PROBLEM TO WORK ON:
From the line with "[0:00.00-0:01.00]" to the final line of the data below, please write out every line exactly, with no pictures.
##### GIVEN RECORDS #####
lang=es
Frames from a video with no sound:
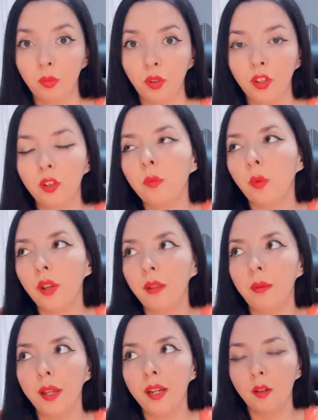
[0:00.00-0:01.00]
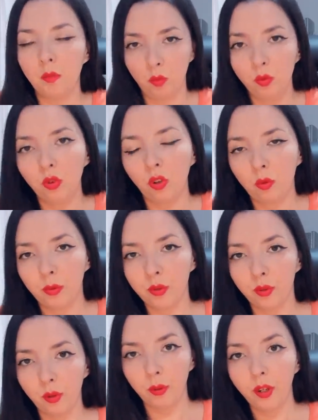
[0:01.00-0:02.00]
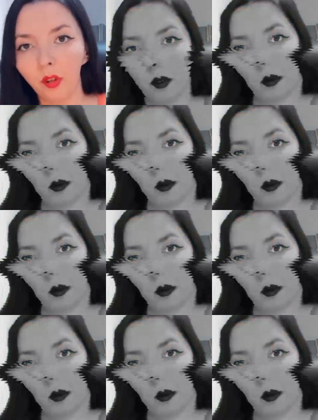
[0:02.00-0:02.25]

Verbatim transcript: ¿Por qué no puede ver el mundo como yo lo veo?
#####
REPLY:
[0:00.00-0:01.00]
[0:01.00-0:02.00]
[0:02.00-0:02.25]

Verbatim transcript: ¿Por qué no puede ver el mundo como yo lo veo?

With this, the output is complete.